**Data excerpts**

== Segment start ==

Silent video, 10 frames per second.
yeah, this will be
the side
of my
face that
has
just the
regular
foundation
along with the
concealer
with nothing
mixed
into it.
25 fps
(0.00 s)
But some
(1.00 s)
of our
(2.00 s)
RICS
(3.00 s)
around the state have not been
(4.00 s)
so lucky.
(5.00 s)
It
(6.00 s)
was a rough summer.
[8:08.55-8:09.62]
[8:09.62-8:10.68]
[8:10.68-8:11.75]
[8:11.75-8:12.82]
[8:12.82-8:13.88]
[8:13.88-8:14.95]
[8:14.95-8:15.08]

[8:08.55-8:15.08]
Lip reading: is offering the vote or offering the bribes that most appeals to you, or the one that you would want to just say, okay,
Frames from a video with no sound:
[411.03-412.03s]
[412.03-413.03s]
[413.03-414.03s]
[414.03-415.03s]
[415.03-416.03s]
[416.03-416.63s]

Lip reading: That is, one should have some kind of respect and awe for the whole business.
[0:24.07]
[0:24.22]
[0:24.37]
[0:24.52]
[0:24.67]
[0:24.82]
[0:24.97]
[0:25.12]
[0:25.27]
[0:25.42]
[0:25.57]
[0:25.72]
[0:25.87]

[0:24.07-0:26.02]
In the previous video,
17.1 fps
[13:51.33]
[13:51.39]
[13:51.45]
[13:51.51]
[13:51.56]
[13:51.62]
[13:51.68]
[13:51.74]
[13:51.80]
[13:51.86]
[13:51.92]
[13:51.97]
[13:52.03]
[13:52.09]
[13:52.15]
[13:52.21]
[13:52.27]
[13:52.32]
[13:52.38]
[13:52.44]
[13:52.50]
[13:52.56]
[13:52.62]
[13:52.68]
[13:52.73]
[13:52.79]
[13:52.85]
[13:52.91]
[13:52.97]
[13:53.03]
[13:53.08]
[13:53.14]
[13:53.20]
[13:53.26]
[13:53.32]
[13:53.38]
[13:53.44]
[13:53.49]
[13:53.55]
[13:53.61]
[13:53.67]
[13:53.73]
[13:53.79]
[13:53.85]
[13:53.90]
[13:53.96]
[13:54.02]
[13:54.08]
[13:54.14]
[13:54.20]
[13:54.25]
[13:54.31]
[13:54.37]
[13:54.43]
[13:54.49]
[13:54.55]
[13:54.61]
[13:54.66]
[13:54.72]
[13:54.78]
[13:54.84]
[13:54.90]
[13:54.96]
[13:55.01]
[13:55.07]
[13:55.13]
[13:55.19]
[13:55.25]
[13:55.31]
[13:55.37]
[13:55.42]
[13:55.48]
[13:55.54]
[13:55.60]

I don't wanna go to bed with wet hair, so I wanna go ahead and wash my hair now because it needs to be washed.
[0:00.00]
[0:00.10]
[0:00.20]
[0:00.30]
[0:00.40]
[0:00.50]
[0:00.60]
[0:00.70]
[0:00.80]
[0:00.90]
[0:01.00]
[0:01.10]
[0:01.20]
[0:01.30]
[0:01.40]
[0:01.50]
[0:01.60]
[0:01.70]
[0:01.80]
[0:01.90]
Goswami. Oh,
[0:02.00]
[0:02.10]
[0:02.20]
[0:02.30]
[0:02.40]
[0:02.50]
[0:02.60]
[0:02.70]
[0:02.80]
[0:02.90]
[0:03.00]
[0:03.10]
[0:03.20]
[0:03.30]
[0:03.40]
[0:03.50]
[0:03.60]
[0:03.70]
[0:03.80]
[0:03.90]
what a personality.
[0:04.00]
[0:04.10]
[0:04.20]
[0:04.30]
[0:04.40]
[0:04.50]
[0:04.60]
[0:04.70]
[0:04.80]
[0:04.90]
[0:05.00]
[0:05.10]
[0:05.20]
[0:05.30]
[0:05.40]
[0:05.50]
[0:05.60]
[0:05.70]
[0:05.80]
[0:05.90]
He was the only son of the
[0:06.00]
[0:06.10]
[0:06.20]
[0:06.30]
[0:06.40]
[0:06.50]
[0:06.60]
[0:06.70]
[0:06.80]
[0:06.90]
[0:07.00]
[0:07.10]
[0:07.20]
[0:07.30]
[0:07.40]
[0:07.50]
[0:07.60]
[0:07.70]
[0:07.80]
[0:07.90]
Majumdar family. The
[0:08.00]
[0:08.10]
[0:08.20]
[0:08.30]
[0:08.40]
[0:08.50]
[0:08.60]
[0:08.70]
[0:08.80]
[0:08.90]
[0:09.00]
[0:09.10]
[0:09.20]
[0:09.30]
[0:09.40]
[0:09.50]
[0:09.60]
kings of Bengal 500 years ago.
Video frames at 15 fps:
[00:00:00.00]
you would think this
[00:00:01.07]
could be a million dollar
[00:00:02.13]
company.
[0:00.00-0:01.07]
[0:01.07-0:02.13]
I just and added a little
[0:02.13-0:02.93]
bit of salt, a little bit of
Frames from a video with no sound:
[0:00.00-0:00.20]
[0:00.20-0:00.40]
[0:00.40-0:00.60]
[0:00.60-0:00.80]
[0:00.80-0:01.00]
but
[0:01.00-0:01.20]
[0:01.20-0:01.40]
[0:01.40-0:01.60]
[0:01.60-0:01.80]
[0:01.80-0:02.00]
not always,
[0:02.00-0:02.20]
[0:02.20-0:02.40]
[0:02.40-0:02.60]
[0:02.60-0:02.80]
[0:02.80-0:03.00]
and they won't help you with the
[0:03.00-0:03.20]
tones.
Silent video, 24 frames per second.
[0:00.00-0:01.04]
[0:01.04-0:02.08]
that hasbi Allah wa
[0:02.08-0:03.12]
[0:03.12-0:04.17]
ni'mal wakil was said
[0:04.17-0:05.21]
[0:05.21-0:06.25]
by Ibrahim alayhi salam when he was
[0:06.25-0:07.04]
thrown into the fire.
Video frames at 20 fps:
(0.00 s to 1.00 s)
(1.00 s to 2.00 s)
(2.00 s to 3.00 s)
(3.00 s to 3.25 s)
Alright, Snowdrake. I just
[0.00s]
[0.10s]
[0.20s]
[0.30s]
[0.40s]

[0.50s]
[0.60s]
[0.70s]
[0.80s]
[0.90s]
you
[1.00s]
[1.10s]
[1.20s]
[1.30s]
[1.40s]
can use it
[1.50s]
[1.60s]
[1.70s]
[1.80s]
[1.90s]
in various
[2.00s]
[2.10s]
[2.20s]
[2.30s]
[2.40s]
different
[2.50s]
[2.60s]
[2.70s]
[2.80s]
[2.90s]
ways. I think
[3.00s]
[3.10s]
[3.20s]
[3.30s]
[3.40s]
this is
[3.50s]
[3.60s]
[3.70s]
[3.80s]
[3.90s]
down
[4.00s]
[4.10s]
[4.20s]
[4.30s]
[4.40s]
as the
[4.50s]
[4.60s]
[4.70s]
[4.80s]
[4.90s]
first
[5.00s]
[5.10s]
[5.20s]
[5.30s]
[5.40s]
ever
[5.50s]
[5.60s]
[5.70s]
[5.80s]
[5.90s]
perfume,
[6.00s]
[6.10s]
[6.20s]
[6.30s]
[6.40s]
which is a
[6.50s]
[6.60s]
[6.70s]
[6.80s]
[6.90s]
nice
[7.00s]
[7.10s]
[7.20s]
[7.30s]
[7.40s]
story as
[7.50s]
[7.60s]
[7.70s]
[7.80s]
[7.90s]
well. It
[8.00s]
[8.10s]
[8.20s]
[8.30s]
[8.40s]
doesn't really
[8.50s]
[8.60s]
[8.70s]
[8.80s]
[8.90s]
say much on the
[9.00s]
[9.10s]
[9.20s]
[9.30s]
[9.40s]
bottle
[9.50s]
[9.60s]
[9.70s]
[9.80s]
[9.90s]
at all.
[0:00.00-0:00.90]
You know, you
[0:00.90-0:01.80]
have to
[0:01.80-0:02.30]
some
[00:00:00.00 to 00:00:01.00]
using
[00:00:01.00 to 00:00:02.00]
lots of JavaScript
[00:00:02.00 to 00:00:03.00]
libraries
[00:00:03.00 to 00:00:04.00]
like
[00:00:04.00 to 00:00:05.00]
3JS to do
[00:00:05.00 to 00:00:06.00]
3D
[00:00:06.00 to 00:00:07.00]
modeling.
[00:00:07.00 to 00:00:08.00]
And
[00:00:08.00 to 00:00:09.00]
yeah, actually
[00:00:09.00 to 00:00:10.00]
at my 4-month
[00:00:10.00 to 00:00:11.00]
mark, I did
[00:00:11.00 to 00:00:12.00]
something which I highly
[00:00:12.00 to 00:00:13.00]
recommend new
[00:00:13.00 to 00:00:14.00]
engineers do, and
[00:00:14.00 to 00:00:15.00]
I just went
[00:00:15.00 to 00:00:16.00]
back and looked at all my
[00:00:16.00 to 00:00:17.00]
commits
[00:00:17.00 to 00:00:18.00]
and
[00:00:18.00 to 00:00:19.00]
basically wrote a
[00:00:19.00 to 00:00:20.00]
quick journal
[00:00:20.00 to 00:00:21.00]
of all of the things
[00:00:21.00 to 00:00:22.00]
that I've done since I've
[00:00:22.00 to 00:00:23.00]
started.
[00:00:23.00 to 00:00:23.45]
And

== Segment end ==

**What the exercise asks**
Between the first line of the entries above and the line with "Lip reading: is", both included, copy every line exactly and nothing outside that range.

**Exercise answer**
Silent video, 10 frames per second.
yeah, this will be
the side
of my
face that
has
just the
regular
foundation
along with the
concealer
with nothing
mixed
into it.
25 fps
(0.00 s)
But some
(1.00 s)
of our
(2.00 s)
RICS
(3.00 s)
around the state have not been
(4.00 s)
so lucky.
(5.00 s)
It
(6.00 s)
was a rough summer.
[8:08.55-8:09.62]
[8:09.62-8:10.68]
[8:10.68-8:11.75]
[8:11.75-8:12.82]
[8:12.82-8:13.88]
[8:13.88-8:14.95]
[8:14.95-8:15.08]

[8:08.55-8:15.08]
Lip reading: is offering the vote or offering the bribes that most appeals to you, or the one that you would want to just say, okay,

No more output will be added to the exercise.